Wissenschaftlich ausgewertet ist der Modellversuch zwar noch nicht. Doch die Erfahrungen sind durchweg positiv. Simone Fleischmann, Präsidentin des bayerischen Lehrer- und Lehrerinnenverbands (BLLV), spricht von einem „echt guten Modell“ und wünscht sich bereits jetzt, dass das Ganze flächendeckend angeboten wird. Grund: „Kinder, die früh mehrere Sprachen lernen müssen, sind eloquenter und sprachgewandter im Aufsatz“, betont Fleischmann. Professor Heiner Böttger von der Katholischen Universität Eichstätt, der das Projekt wissenschaftlich begleitet, spricht sogar davon, dass bilinguale Kinder sich insgesamt positiver entwickeln. „Bei diesen Kindern verstärken sich synaptische Verbindungen im Gehirn“, erklärt Böttger.

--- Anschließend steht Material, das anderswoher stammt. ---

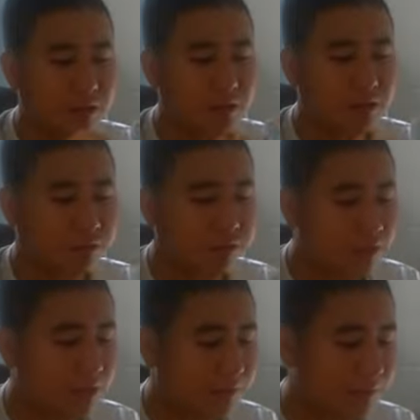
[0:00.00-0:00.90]
still got these
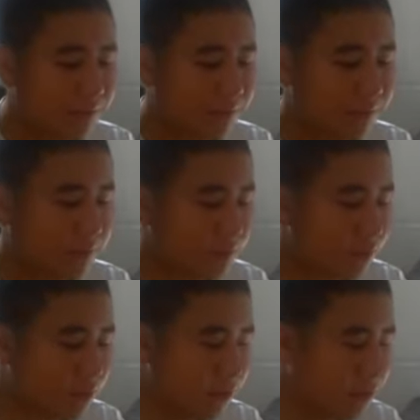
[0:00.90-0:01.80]
toy
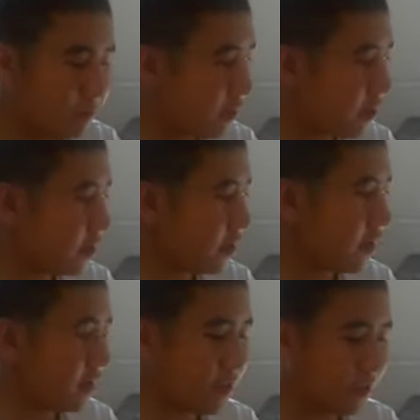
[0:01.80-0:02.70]

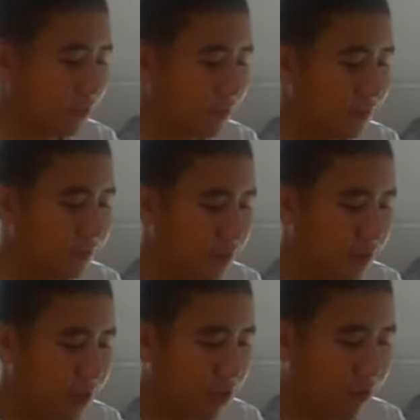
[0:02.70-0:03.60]
products like that still,
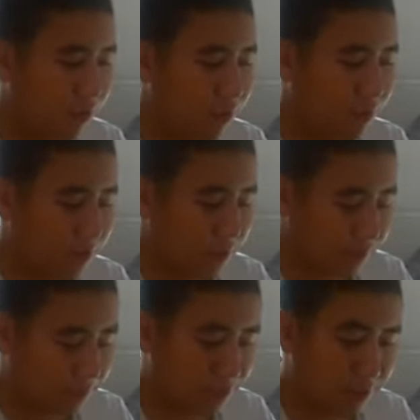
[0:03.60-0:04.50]

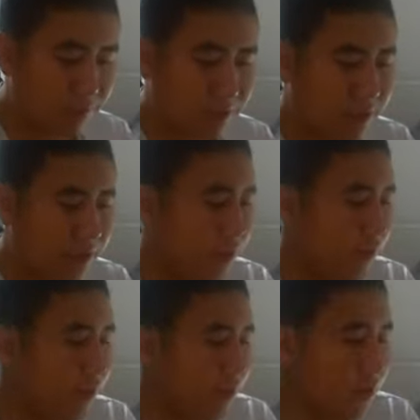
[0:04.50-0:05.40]
which is pretty
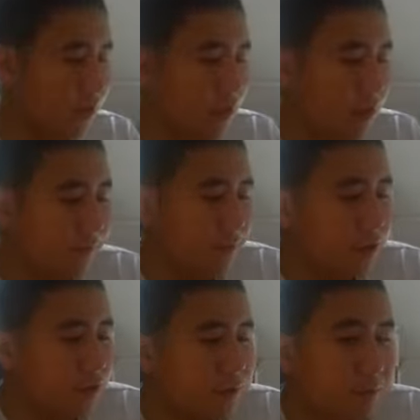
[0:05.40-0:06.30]
interesting.
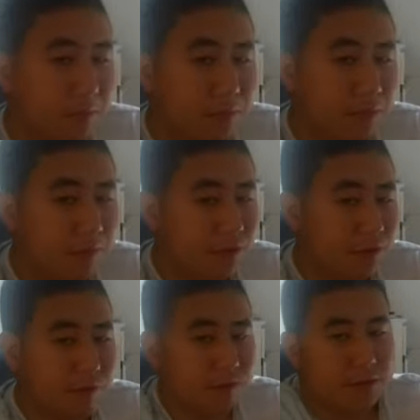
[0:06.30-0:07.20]
Hopefully they should make
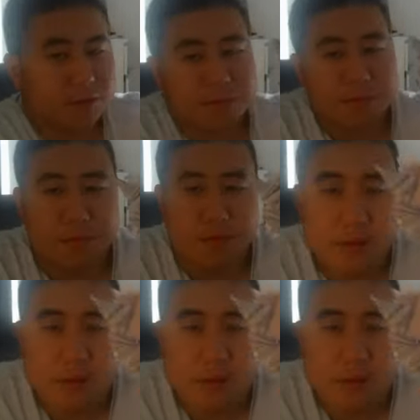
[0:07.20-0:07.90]
more of those.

Was passiert nach dem Schulversuch? Im schlimmsten Fall sind die sprachkundigen Kinder an der weiterführenden Schule arg unterfordert


Am Schulversuch beteiligte Lehrkräfte bestätigen das. Margot Rieder, Konrektorin an der Grundschule Kaufering bei Landsberg, unterrichtet eine bilinguale zweite Klasse in Mathe, Sport, Kunst und Musik. Sie hat festgestellt, dass auch eher schwache Schüler profitieren. So versetzte einer ihrer Schützlinge im Urlaub Eltern und Mitreisende in Erstaunen, weil der Bub – insgesamt kein Musterschüler – sich so gut auf Englisch verständigen konnte.

Für die Lehrkräfte selbst ist der bilinguale Unterricht ziemlich aufwendig: „Ich muss zehn Mal gründlicher planen“, erzählt Rieder. Denn in den auf Englisch unterrichteten Fächern kann sie nichts auf Deutsch erklären. Und so arbeitet sie mit Bildern, verwendet als Sprachtraining Lieder und Gedichte – oder legt schon mal Hand an, wenn’s nicht anders geht. Als sie wollte, dass sich die Kinder in Zweierreihen aufstellen („line up in pairs of two“), „da hab ich sie halt gepackt und zu zweit hingestellt“, so Rieder. Sie ist begeistert von den Fortschritten der Kleinen, die mitunter schon englisch denken: „Die sitzen da und murmeln ’five plus three equals eight’, während sie die Aufgabe lösen.“

Ob die bilinguale Grundschule nach Ende des Modellversuchs flächendeckend angeboten wird, ist offen. Das Kultusministerium will die wissenschaftliche Evaluation abwarten. Bald klären muss man indes die Frage, wie mit den Kindern verfahren wird, die 2019 von der bilingualen Grundschule an eine weiterführende Schule wechseln. Professor Böttger wünscht sich, dass bilinguale Grundschulkinder nahtlos in ein Gymnasium, eine Real- oder Mittelschule mit bilingualem Angebot wechseln können. „Das ist absolut notwendig, damit die Kinder nicht gelangweilt sind“, so Böttger. Und verweist darauf, dass unterforderte Schüler oft verhaltensauffällig würden.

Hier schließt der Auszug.